Erdogan will pay a one-day visit to Azerbaijan’s autonomous exclave of Nakhchivan – a strip of Azerbaijani territory between Armenia, Iran and Turkey – to discuss the situation in the Karabakh region with Aliyev, the Turkish president’s office said.
The Armenians of Karabakh, a territory internationally recognized as part of Azerbaijan but previously outside its control, were forced into a ceasefire last week after a 24-hour military operation by the much larger Azerbaijani military.

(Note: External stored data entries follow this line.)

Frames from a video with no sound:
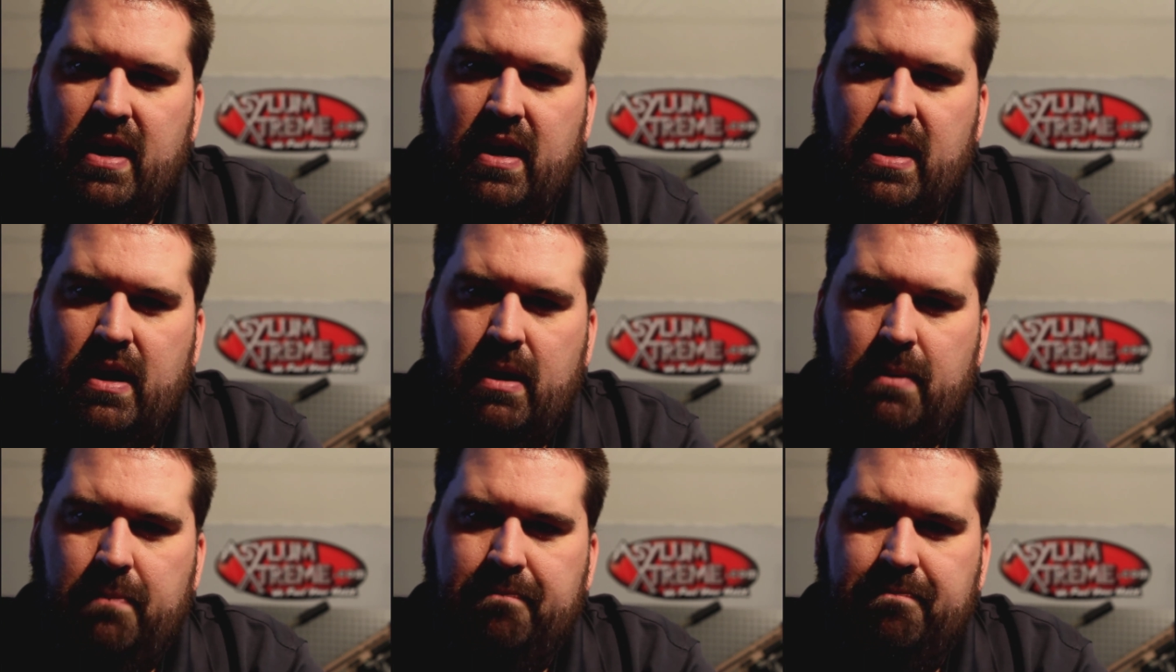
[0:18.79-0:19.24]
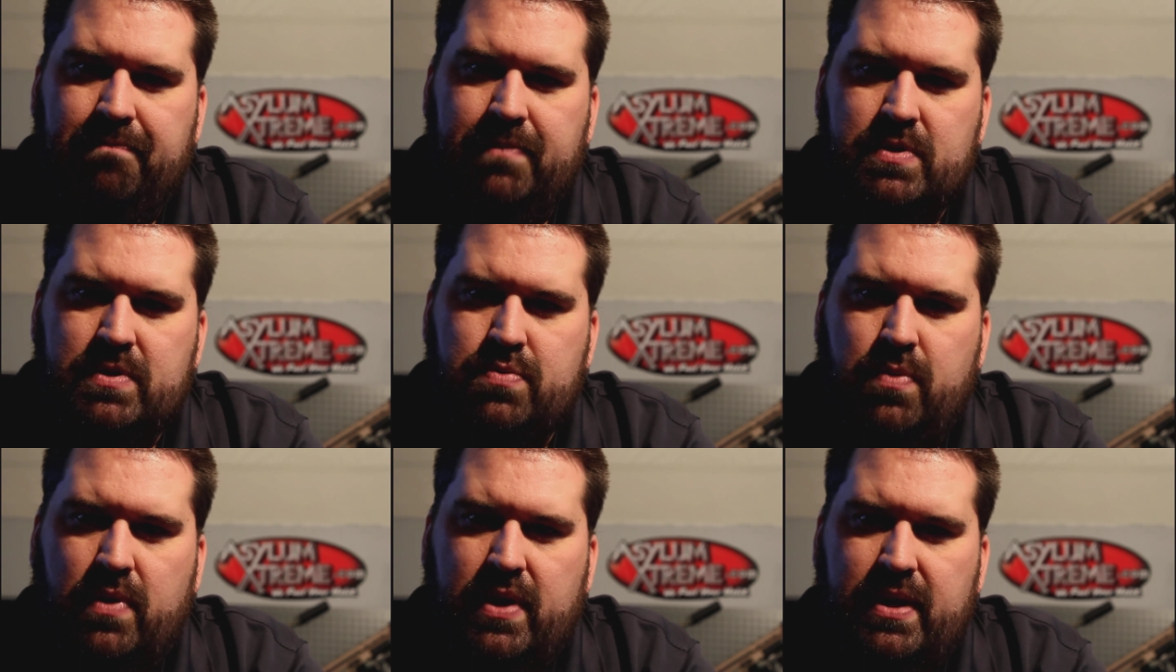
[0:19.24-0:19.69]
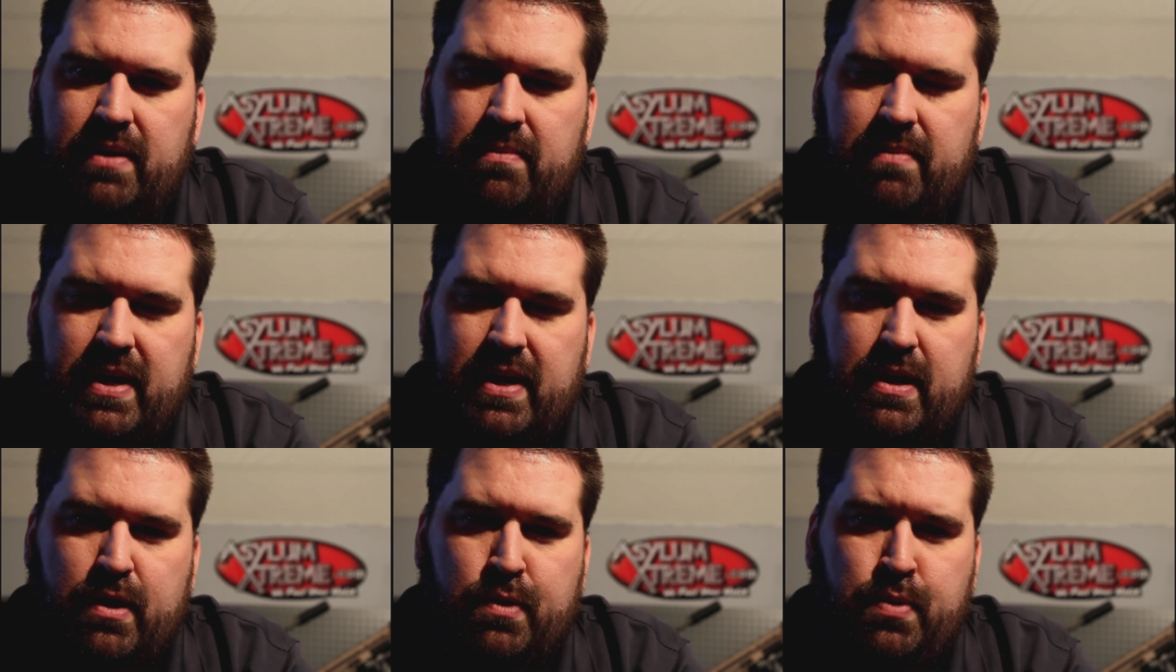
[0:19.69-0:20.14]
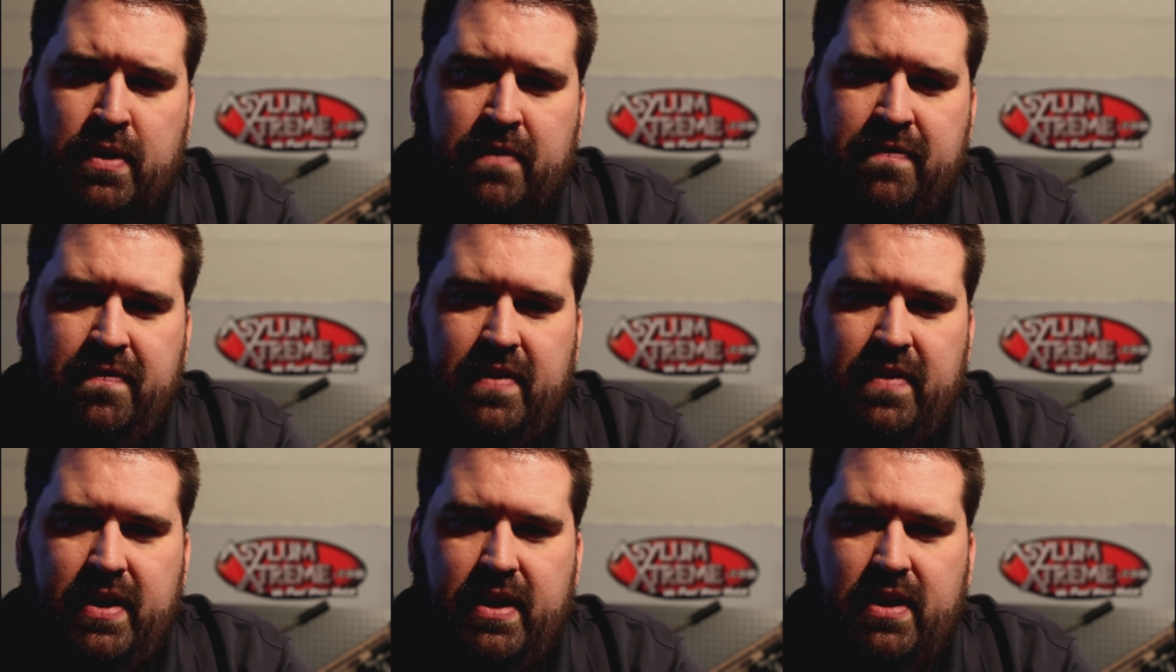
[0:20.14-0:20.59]
Um, just wanted to make a quick
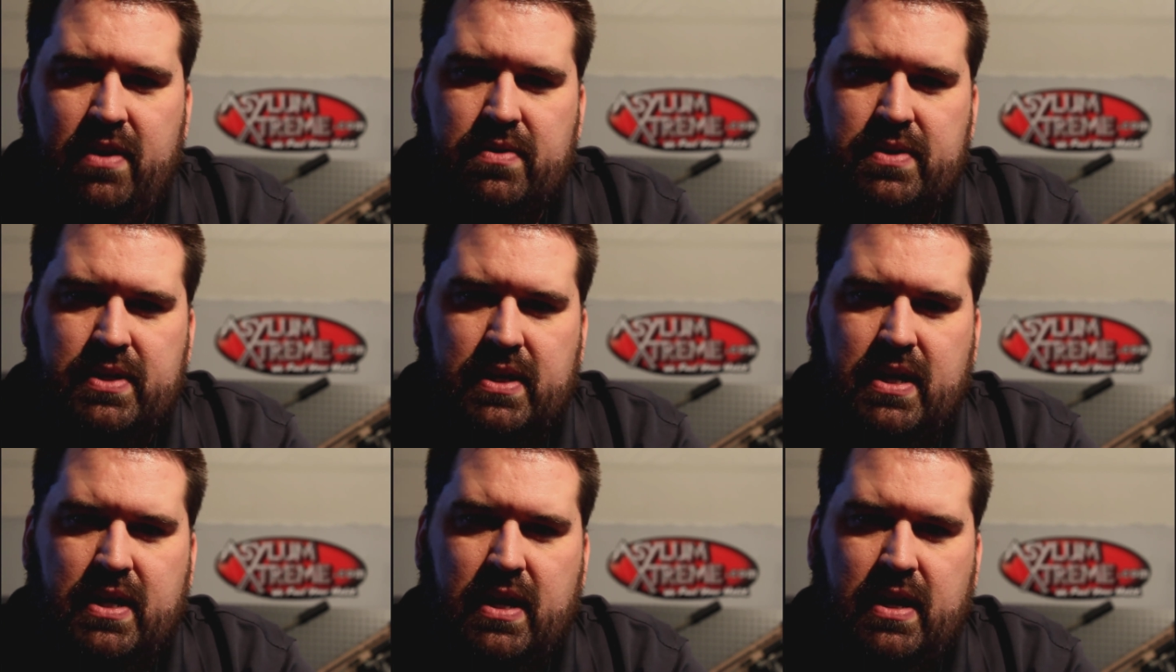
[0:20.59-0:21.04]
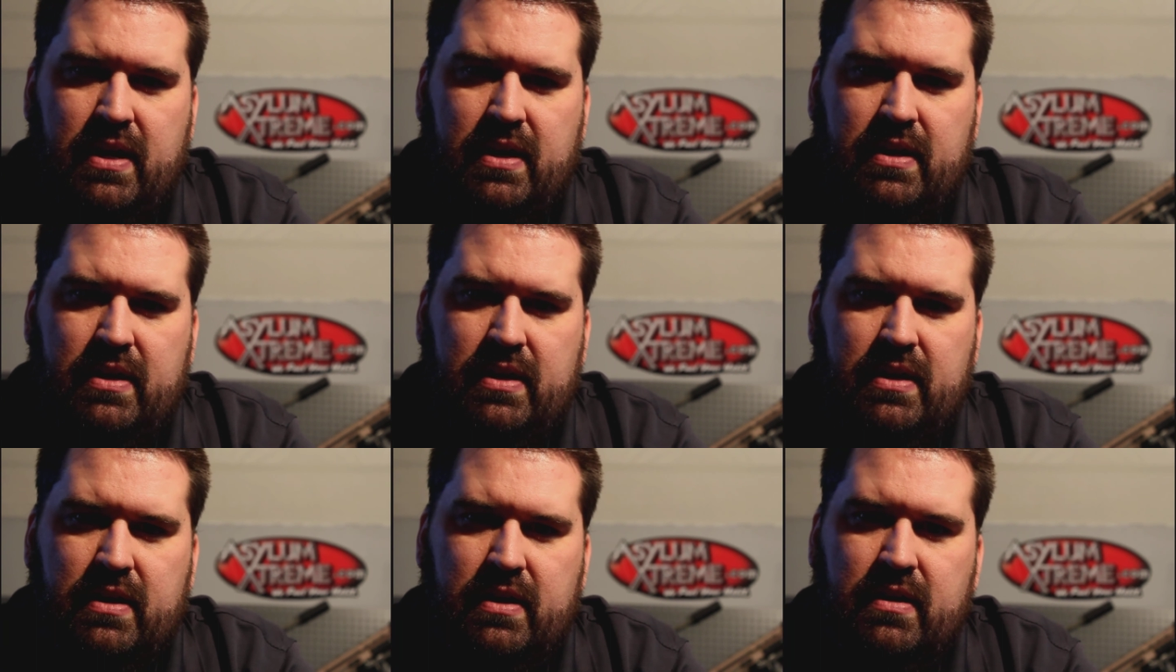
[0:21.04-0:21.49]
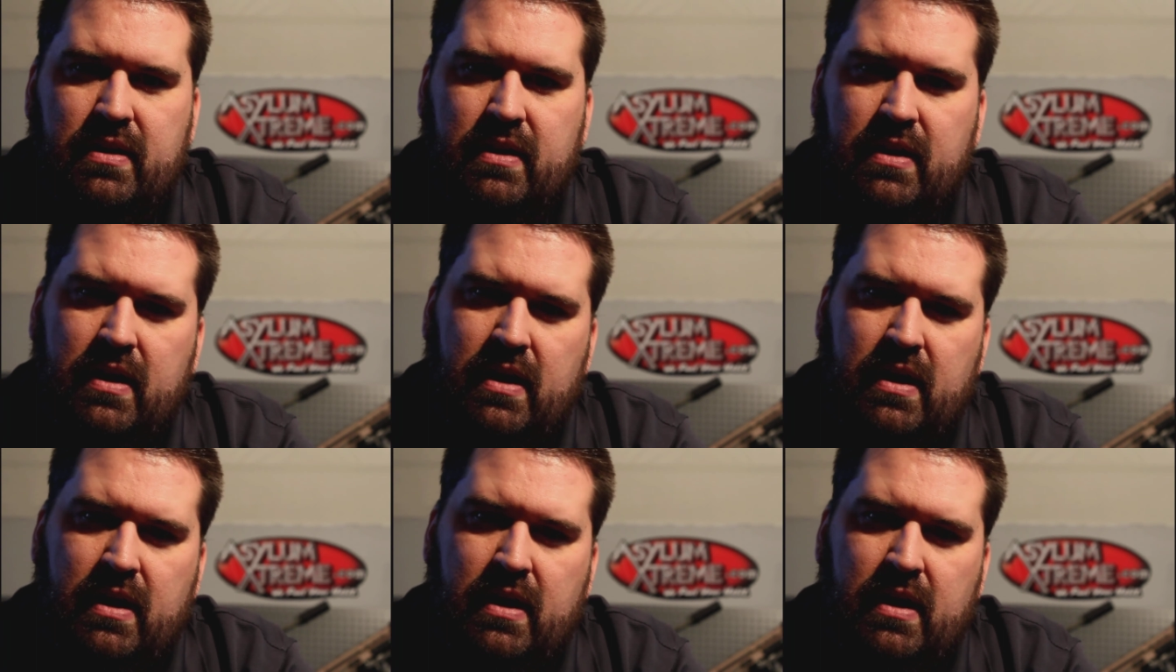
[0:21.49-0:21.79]
video to kind of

On Sunday, Nagorno-Karabakh’s leadership told Reuters that the region’s 120,000 Armenians did not want to live as part of Azerbaijan and were fleeing the region for fear of persecution and ethnic cleansing.
Russian news agency RIA quoted an Armenian government statement early Monday morning saying more than 1,500 people had entered Armenia from Nagorno-Karabakh as of midnight (2000 GMT).

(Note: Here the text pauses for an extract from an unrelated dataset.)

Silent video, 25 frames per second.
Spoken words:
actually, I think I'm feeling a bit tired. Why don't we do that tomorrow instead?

According to a Reuters reporter in the Karabakh capital, called Stepanakert in Armenia and Khankendi in Azerbaijan, those with fuel had begun driving along the Lachin corridor toward the border with Armenia.
Reuters images showed dozens of cars driving out of the capital toward the corridor’s mountainous curves.

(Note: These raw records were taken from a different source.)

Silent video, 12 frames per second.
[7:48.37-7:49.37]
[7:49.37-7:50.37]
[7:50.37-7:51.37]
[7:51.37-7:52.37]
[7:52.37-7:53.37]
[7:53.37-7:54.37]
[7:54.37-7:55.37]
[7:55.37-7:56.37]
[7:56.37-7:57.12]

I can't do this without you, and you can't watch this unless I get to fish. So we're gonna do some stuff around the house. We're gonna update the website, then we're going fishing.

Armenia and Azerbaijan have fought two wars over the enclave in 30 years – with Azerbaijan retaking territory in and around Nagorno-Karabakh in a six-week conflict in 2020.
Erdogan, who supported Azerbaijanis with weapons in the 2020 conflict, said last week he supported the goals of Azerbaijan’s latest military operation but played no role in it.
According to Armenia, more than 200 people were killed and 400 injured in last week’s Azerbaijani operation, a hostility that was condemned by the United States and other Western allies of Armenia.
On Sunday, Azerbaijan’s Defense Ministry said it had seized additional military equipment from Armenian separatists, including rockets, artillery shells, mines and ammunition.
Karabakh Armenians do not accept Azerbaijan’s promise to guarantee their rights as the region integrates. Armenia called for the immediate deployment of a UN mission to monitor human rights and security in the region.
“99.9 percent prefer to leave our historic country,” David Babayan, an adviser to Samvel Shahramanyan, the president of the self-proclaimed Republic of Artsakh, told Reuters.